Note de l’éditeur : Ceci est le troisième chapitre de la série L’Église confessante.

Dès le début, même dans sa manifestation vétérotestamentaire, le peuple de Dieu a été une communauté confessante. Le “credo primitif” de l’Écriture est le Shema : “Écoute, Israël ! L’Éternel, notre Dieu, est le seul Éternel” (Dt 6.4). Ce credo est invoqué à la fois par Jésus (Marc 12.29) et par Paul (1 Cor 8.4-6). Sur le mont Sinaï, Dieu s’est révélé comme un Dieu “miséricordieux et compatissant, lent à la colère, riche en bonté et en fidélité” (Ex 34.6). Selon certains spécialistes, cette expression avait aussi une fonction de credo pour le peuple de l’ancienne alliance ; elle a été répétée plusieurs fois dans l’histoire d’Israël, du Pentateuque aux Prophètes, y compris trois références dans les Psaumes (Ps 86.15 ; 103.8 ; 145.8).

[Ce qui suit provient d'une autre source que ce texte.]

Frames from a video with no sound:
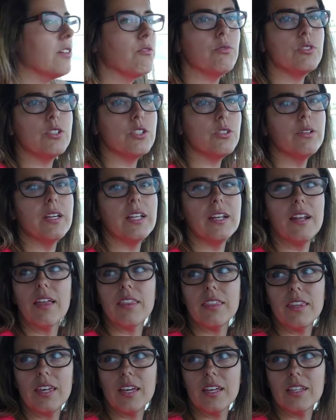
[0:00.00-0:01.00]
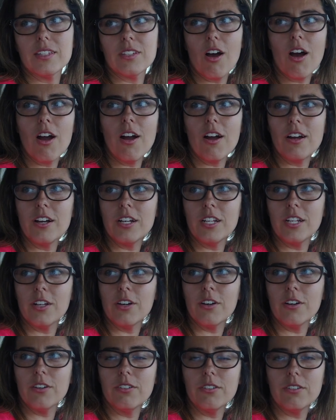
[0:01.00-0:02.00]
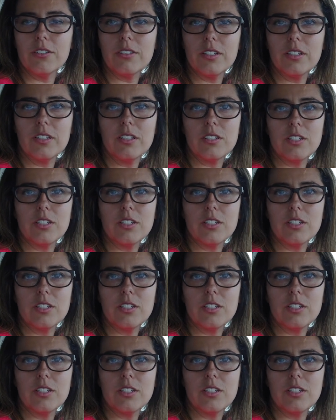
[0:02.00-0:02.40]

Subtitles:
like doing nothing is hard, you know,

De même, on trouve des déclarations de credo dans le Nouveau Testament. Deux exemples de ce type sont 1 Timothée 2.5 et 3.16. “Il semblerait plausible”, écrit l’historien Jaroslav Pelikan, que Paul citait “des confessions très anciennes de la foi chrétienne, orales ou écrites.” D’autres érudits ont soutenu que les “paroles fidèles” des épîtres pastorales de Paul provenaient également de formules type credo ou liturgiques de l’Église primitive.

L’Église ancienne ayant poursuivi cette pratique, les résumés des premiers credo sont devenus la “règle de foi”, un résumé doctrinal reçu des apôtres et transmis aux générations futures. Les disputes des premiers chrétiens sur les questions trinitaires et christologiques ont incité l’Église à affiner sa grammaire de la foi, et a exprimé ses convictions établies sur les questions trinitaires et christologiques dans des formules de credo qui promouvaient l’enseignement de l’Église et condamnaient toute déviation de celui-ci (par exemple, dans les conciles de Nicée, Constantinople et Chalcédoine).

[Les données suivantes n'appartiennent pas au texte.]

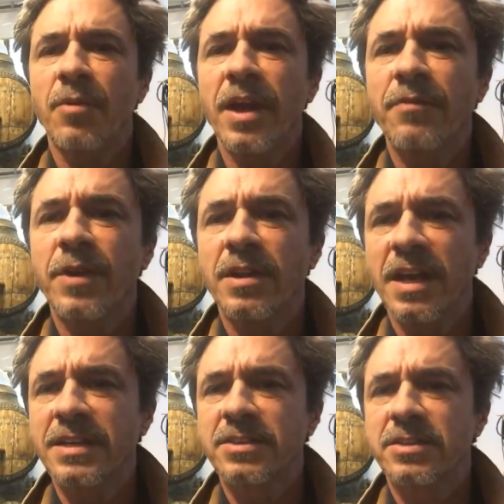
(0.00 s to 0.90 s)
my raven,
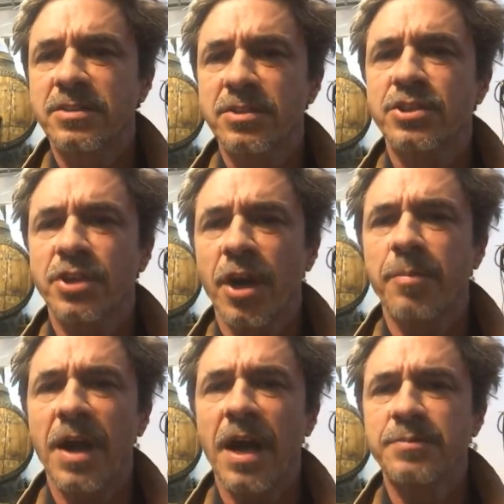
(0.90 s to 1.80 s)
likes
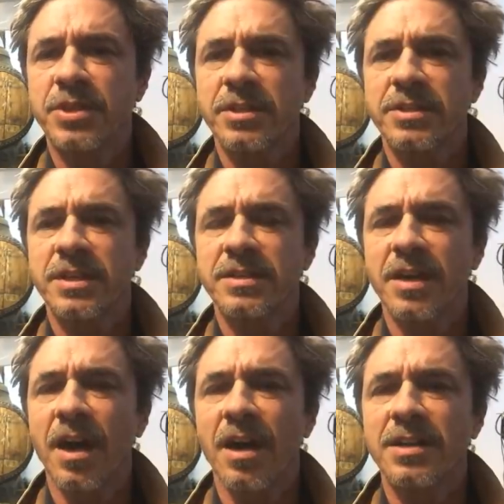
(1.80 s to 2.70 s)
sharp objects. He
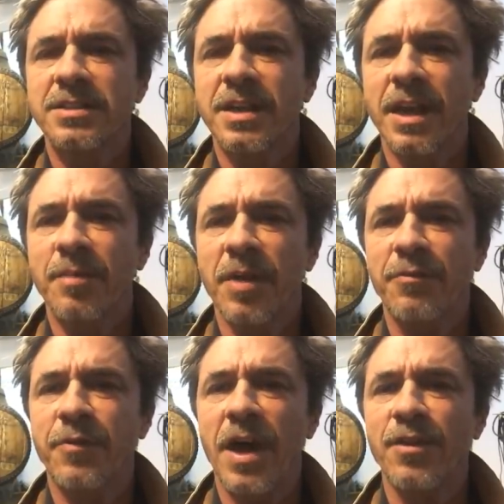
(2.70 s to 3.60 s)
does. And my
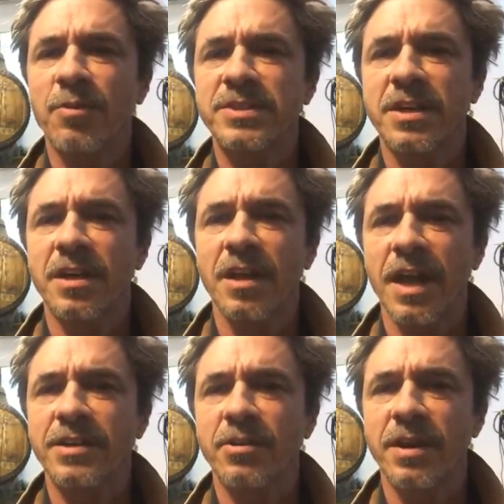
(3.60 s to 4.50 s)
father was a
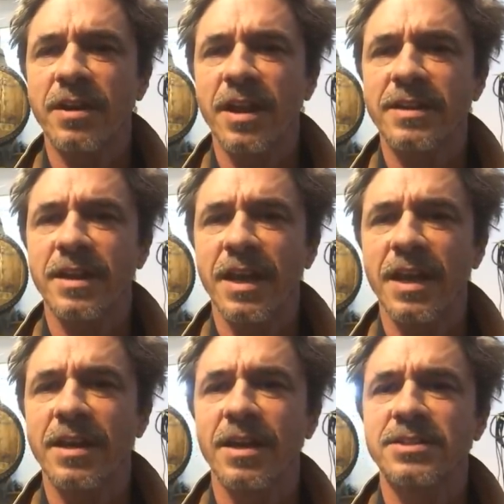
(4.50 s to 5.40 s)
collector. He collected
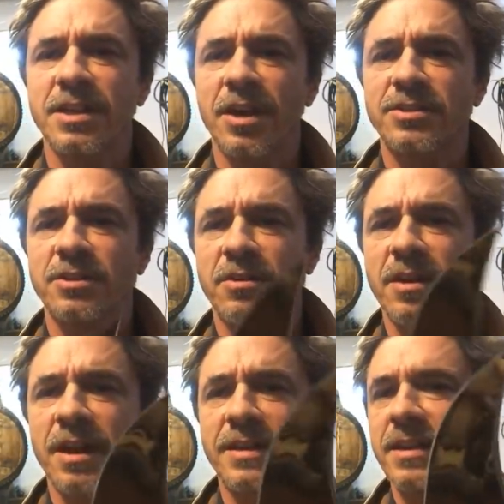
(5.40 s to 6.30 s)
handguns and he also
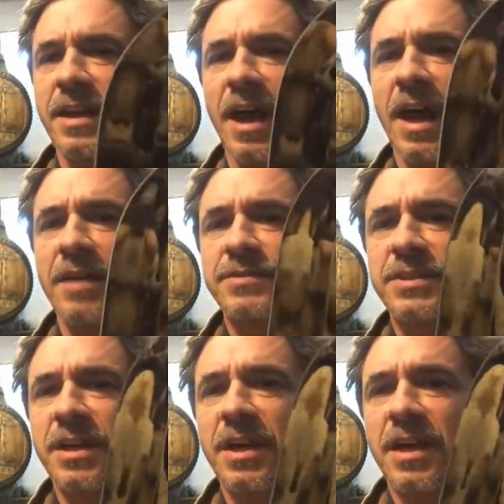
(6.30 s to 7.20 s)
collected
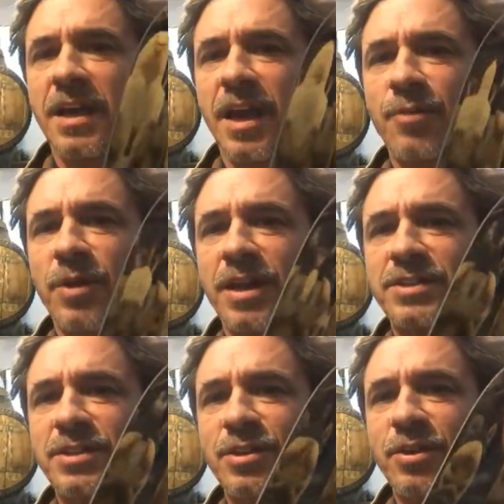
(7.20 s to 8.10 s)
knives. And when I
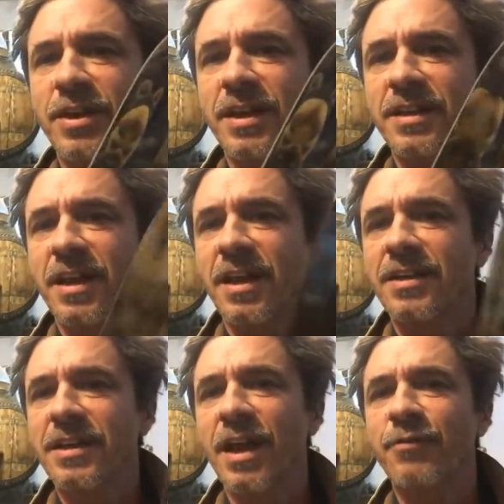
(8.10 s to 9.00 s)
was looking at
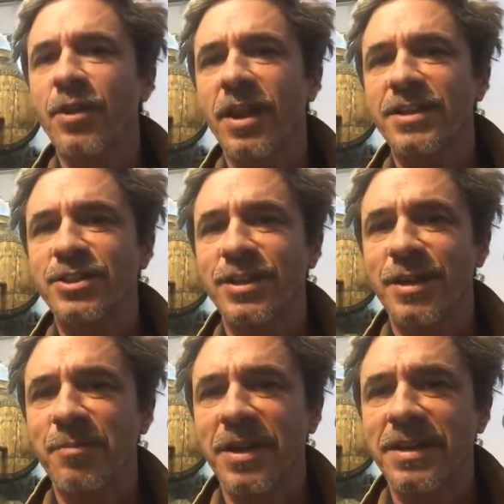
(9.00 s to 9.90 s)
the knife collection
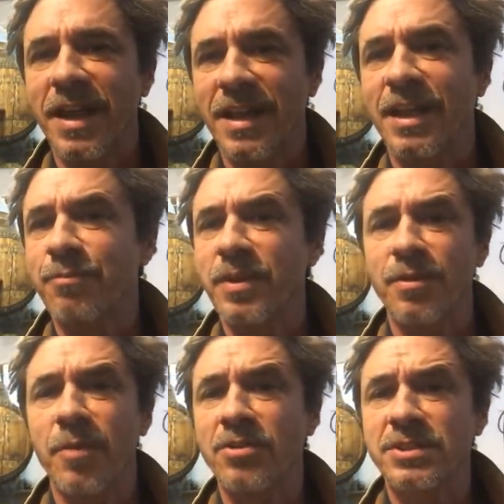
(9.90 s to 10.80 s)
that my dad left me,
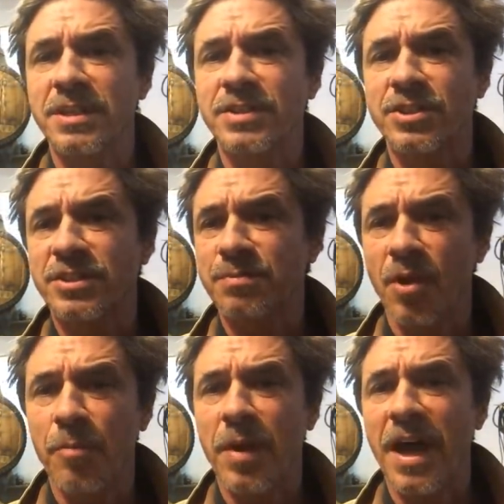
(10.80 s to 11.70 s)
they're mostly just
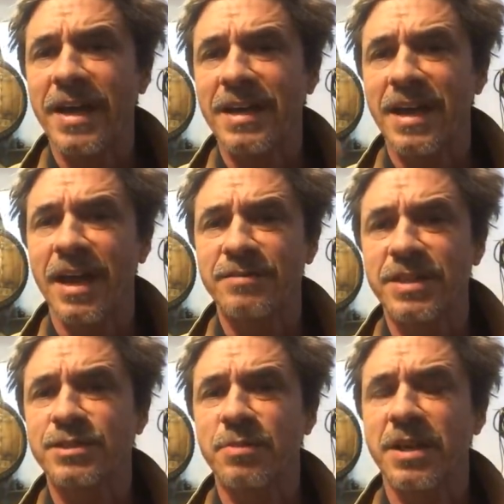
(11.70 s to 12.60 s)
small pocket knives.
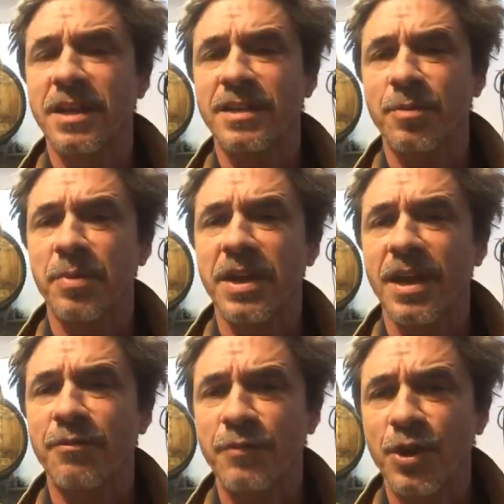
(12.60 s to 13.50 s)
That's what he collected. But he
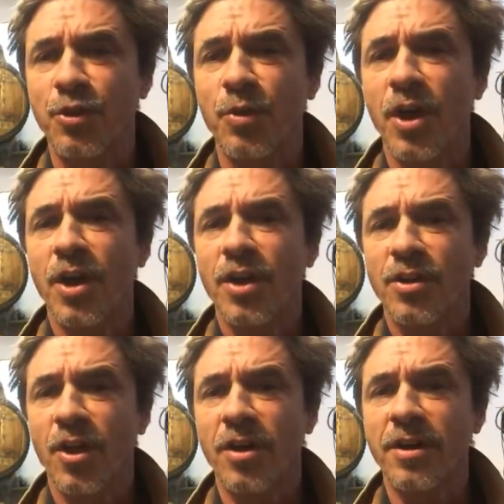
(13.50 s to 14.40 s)
had a few
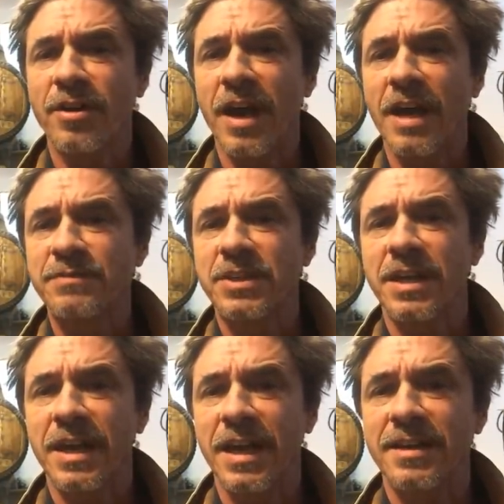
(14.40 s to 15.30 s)
longer knives and
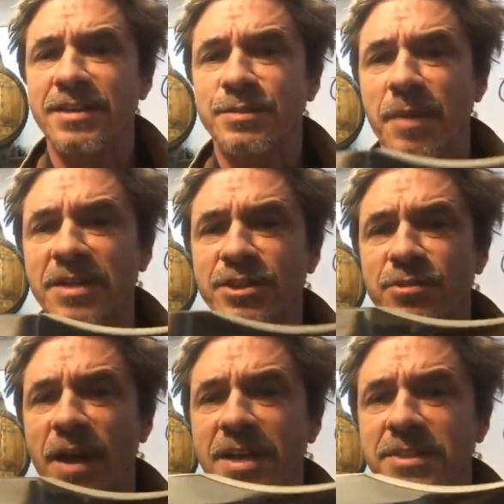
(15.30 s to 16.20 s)
he had this
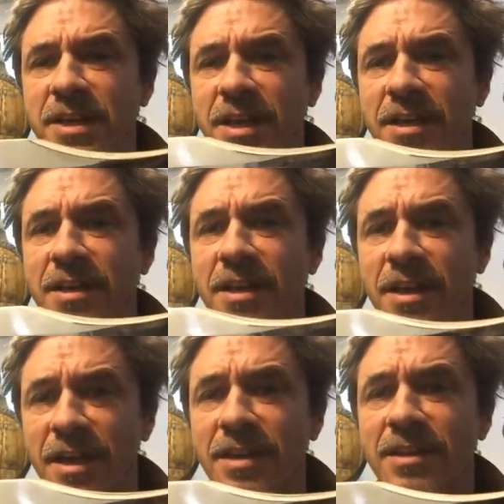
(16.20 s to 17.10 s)
monstrosity
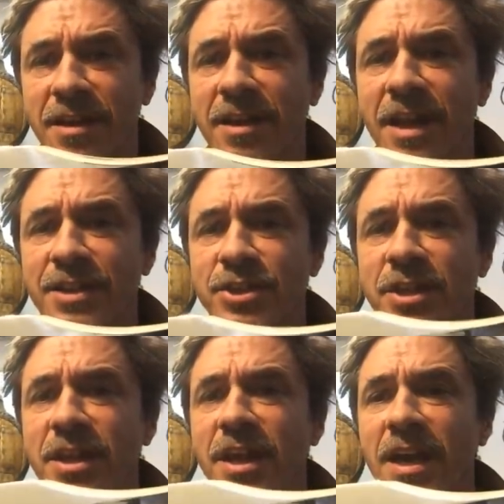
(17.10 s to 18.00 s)
in the
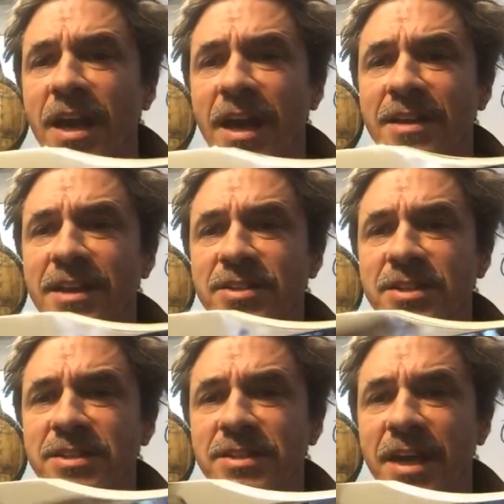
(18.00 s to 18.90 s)
collection. And this
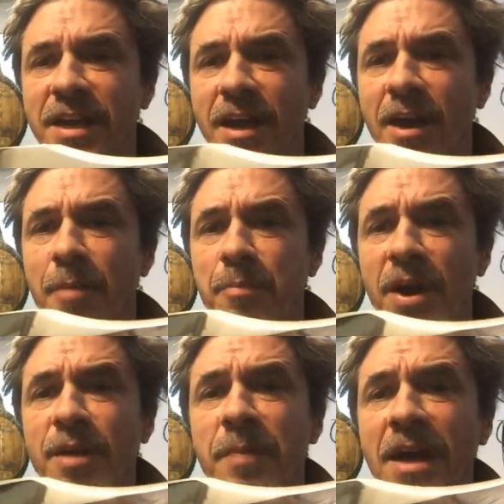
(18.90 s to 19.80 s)
is a
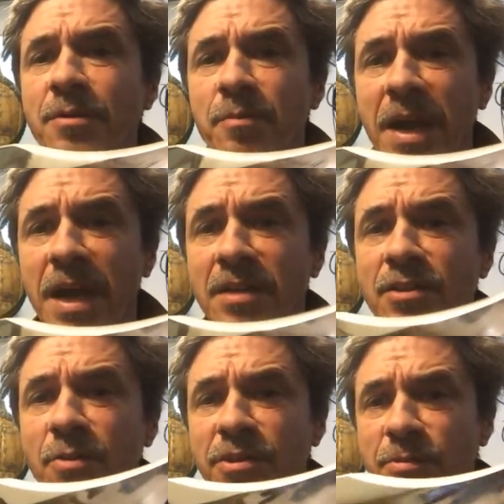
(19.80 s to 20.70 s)
Buck Mountain Man.
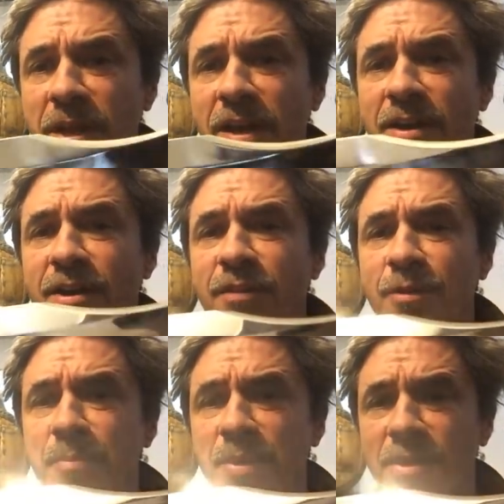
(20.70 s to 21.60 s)
There were 300 of
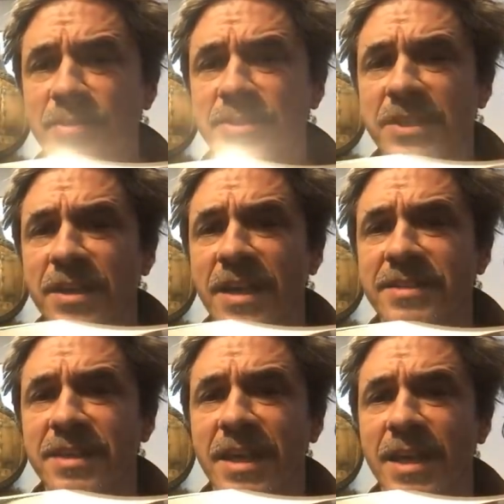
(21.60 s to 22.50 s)
them produced in
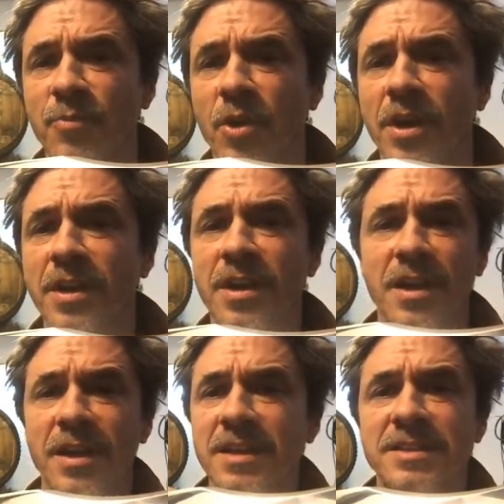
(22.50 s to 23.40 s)
1981.
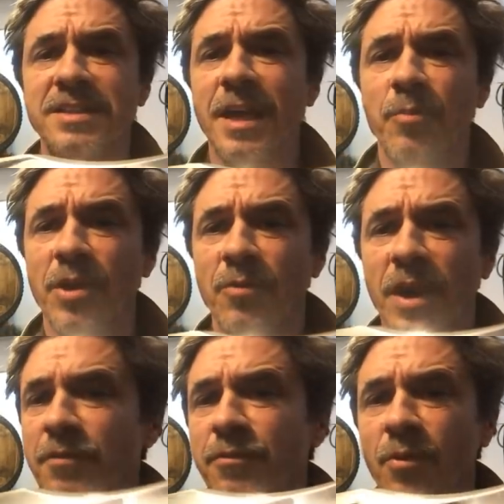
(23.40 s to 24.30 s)
Sam went
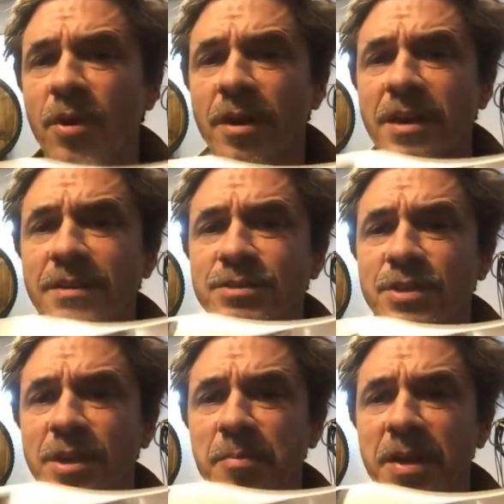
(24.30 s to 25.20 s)
right for it. He was
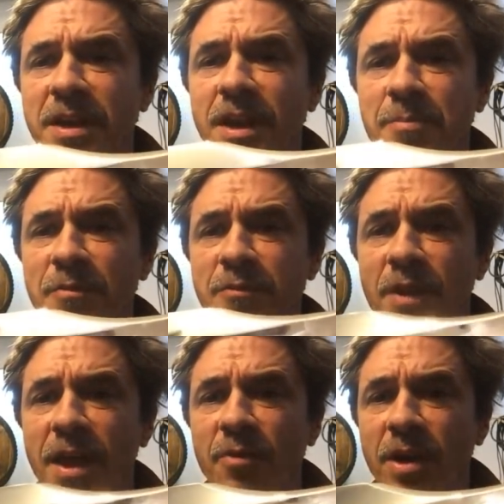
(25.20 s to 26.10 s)
trying to pick it up and
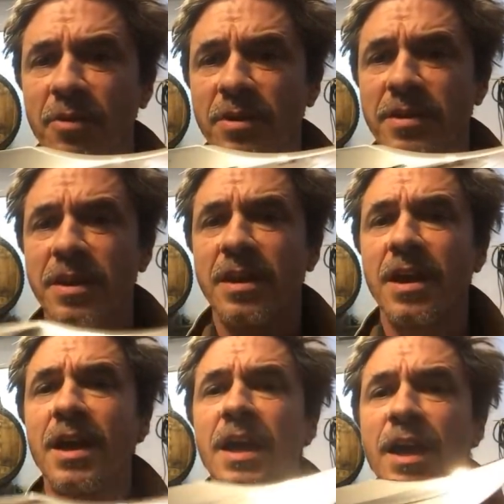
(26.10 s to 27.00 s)
fly away with it.
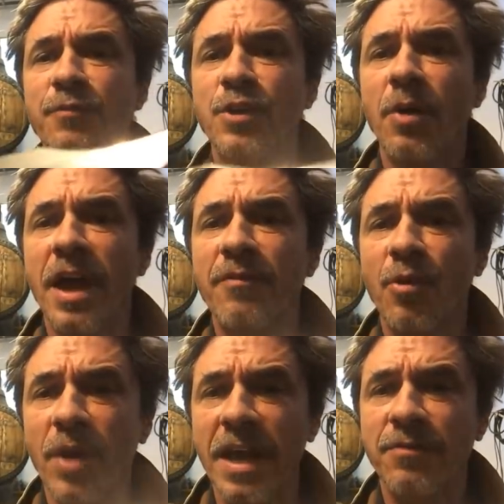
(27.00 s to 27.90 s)
If you have
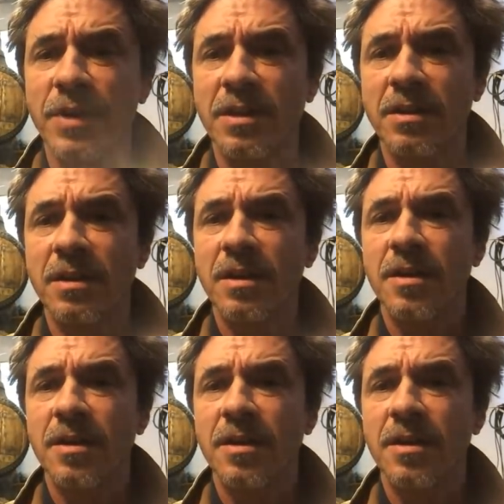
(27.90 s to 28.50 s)
a raven,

À ces anciens credo, de nombreuses traditions chrétiennes ont ajouté des déclarations confessionnelles. Quelle est la différence entre les deux ? En général, les credo (rédigés au cours des premiers siècles de l’Église) sont des affirmations doctrinales très courtes (portant sur la nature de la Trinité ou l’incarnation du Fils) qui sont généralement adoptées par l’Église universelle (et donc appelées credo œcuménique). Les trois principaux credo œcuméniques sont le Credo des apôtres, le Credo de Nicée et le Credo d’Athanase. S’appuyant sur ces fondements, les confessions des XVIe et XVIIe siècles étaient des expressions de régions particulières de la foi réformée (par exemple, la Confession française ou la Confession écossaise), répondant à des menaces extérieures (telles que les déviations anabaptistes ou le défi de l’arminianisme) ou fournissant des développements plus complets de la foi et de la vie réformées (tels que la théologie de l’alliance et le gouvernement de l’Église).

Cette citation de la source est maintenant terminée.